• TASK TO CARRY OUT
The required output is every line from the beginning of the entries below through the line that includes "[4:25.53-4:41.13]", copied exactly.

Collected data:
+-------+

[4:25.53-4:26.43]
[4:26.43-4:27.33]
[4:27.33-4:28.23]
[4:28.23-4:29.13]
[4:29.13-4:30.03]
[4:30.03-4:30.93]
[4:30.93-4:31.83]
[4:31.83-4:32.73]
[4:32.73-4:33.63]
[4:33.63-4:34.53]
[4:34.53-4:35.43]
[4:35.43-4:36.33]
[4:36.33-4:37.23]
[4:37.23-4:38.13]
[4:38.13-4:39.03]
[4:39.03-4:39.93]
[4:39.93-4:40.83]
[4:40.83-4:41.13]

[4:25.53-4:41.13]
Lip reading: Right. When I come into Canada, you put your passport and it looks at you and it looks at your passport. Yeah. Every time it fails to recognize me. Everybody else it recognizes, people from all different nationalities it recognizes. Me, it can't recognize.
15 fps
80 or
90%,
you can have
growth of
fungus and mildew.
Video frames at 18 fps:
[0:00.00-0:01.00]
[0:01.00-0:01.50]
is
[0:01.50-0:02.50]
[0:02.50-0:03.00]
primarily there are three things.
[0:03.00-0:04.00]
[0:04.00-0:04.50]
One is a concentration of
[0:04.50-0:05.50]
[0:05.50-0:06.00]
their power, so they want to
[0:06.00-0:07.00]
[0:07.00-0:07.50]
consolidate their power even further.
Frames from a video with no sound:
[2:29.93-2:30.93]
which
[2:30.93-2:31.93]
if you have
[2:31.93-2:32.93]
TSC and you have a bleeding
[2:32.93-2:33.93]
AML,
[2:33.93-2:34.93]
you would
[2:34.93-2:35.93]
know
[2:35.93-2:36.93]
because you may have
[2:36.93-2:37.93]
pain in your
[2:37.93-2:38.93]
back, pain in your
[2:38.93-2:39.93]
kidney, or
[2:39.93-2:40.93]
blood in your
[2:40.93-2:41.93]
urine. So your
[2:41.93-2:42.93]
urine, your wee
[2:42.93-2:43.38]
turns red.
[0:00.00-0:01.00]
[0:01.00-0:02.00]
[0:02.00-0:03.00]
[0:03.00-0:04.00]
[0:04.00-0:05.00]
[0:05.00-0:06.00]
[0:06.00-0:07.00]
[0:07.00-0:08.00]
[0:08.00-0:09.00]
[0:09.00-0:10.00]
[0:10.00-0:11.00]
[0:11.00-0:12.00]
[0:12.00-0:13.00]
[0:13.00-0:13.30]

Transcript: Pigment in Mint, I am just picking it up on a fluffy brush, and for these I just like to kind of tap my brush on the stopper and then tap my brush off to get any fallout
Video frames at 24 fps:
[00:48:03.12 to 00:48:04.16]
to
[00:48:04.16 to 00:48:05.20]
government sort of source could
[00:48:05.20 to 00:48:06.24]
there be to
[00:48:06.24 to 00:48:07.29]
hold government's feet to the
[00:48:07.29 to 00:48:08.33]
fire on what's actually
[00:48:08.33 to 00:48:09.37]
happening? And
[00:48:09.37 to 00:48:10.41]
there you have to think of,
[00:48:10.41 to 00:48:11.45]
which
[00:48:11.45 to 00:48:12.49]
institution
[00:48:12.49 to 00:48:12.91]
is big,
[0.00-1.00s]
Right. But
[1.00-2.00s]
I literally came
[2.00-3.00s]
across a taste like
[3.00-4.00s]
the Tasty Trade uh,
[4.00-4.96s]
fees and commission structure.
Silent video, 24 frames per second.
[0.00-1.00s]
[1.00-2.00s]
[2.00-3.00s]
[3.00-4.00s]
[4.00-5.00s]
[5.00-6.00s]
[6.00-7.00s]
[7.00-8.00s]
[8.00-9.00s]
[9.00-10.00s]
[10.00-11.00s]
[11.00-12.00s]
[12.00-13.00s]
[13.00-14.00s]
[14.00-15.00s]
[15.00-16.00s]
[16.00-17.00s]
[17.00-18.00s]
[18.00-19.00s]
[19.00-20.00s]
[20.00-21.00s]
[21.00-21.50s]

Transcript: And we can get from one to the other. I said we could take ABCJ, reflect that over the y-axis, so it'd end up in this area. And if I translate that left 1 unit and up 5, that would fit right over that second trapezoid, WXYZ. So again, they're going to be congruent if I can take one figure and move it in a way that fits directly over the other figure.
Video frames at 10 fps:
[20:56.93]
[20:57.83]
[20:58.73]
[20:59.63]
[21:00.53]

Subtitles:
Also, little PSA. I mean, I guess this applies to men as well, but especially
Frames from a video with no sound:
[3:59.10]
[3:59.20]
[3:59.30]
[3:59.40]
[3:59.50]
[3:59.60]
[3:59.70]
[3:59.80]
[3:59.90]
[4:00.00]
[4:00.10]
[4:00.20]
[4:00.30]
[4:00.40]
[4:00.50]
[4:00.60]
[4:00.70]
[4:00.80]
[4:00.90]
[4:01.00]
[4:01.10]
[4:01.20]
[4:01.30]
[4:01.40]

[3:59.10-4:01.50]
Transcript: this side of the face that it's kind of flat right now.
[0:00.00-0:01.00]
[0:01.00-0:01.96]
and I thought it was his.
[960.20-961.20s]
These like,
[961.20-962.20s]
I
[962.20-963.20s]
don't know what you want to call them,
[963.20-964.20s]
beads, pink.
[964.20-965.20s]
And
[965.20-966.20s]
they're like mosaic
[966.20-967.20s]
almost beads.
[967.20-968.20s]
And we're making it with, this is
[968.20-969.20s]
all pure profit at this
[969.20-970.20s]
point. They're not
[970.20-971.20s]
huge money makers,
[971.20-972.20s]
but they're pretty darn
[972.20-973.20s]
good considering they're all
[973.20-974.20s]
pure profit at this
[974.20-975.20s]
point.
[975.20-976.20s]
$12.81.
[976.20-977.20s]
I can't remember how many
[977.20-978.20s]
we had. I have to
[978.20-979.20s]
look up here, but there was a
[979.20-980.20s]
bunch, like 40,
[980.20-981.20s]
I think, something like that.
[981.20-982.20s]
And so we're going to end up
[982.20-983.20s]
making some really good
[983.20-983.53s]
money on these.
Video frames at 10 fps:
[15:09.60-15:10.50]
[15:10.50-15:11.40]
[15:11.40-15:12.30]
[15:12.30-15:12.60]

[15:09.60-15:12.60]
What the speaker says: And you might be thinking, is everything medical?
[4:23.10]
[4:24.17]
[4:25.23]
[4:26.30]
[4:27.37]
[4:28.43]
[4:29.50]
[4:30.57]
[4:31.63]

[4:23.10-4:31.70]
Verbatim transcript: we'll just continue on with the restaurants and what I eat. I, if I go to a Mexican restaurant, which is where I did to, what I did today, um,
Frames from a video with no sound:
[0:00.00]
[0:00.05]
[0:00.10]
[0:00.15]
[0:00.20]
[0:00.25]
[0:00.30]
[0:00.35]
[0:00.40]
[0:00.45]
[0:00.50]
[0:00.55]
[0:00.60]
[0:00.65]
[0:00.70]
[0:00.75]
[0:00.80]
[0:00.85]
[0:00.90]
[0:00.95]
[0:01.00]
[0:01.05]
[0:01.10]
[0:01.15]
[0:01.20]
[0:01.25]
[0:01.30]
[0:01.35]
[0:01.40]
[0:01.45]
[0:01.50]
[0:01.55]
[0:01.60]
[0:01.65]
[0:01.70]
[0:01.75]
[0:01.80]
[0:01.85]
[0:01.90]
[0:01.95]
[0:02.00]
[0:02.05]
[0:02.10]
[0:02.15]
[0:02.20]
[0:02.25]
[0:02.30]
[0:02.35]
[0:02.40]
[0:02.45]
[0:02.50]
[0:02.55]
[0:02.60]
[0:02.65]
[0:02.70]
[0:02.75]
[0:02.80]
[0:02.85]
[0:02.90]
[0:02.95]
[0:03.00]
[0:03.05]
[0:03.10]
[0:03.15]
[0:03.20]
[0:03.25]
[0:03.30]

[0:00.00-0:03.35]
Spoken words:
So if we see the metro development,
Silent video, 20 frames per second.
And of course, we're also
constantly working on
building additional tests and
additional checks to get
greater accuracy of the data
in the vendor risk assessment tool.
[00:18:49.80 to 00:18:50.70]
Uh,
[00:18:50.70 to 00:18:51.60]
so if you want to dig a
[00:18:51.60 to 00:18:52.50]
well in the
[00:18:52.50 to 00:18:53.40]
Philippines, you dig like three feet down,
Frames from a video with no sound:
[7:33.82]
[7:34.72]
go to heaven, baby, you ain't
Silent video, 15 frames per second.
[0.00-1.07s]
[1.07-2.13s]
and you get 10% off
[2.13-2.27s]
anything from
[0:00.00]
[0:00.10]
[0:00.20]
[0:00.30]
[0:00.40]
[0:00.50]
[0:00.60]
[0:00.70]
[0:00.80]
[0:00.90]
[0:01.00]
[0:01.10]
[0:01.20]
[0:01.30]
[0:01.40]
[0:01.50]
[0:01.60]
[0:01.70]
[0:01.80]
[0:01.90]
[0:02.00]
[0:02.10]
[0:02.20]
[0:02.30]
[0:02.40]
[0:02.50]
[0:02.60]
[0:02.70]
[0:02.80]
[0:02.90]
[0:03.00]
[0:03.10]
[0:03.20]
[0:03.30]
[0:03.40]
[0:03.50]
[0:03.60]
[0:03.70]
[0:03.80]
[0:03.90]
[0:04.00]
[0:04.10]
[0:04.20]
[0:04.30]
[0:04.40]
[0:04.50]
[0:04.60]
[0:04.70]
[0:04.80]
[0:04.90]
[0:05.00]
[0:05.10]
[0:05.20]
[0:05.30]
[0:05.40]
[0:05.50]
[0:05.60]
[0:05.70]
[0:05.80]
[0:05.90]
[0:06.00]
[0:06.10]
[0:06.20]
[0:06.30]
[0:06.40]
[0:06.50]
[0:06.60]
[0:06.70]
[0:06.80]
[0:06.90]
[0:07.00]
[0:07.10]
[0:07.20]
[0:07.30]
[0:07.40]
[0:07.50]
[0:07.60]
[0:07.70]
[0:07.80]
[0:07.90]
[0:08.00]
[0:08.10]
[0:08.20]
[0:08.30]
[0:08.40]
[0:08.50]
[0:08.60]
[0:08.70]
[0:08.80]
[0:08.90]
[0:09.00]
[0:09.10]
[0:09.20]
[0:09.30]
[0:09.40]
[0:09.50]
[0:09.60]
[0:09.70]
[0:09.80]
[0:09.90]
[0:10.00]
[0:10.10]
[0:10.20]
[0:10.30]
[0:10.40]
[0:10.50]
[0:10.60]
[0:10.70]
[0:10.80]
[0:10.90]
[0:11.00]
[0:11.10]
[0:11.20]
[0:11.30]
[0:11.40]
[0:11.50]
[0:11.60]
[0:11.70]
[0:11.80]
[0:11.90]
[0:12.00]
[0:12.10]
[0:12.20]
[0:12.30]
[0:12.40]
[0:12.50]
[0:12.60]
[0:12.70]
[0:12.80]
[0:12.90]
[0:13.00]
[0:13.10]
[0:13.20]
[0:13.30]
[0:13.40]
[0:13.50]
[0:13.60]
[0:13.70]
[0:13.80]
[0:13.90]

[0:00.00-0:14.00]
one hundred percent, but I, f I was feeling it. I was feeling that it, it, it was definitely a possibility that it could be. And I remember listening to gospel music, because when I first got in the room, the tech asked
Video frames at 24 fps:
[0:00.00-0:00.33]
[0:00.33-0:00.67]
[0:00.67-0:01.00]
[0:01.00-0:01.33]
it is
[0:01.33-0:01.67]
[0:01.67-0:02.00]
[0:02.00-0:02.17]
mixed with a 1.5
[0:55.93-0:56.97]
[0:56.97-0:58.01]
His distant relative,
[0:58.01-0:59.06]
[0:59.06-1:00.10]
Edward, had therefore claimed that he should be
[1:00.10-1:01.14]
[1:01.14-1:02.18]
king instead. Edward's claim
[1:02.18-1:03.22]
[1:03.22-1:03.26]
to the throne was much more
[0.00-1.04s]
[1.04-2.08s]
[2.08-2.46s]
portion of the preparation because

+-------+

• ANSWER BOX
[4:25.53-4:26.43]
[4:26.43-4:27.33]
[4:27.33-4:28.23]
[4:28.23-4:29.13]
[4:29.13-4:30.03]
[4:30.03-4:30.93]
[4:30.93-4:31.83]
[4:31.83-4:32.73]
[4:32.73-4:33.63]
[4:33.63-4:34.53]
[4:34.53-4:35.43]
[4:35.43-4:36.33]
[4:36.33-4:37.23]
[4:37.23-4:38.13]
[4:38.13-4:39.03]
[4:39.03-4:39.93]
[4:39.93-4:40.83]
[4:40.83-4:41.13]

[4:25.53-4:41.13]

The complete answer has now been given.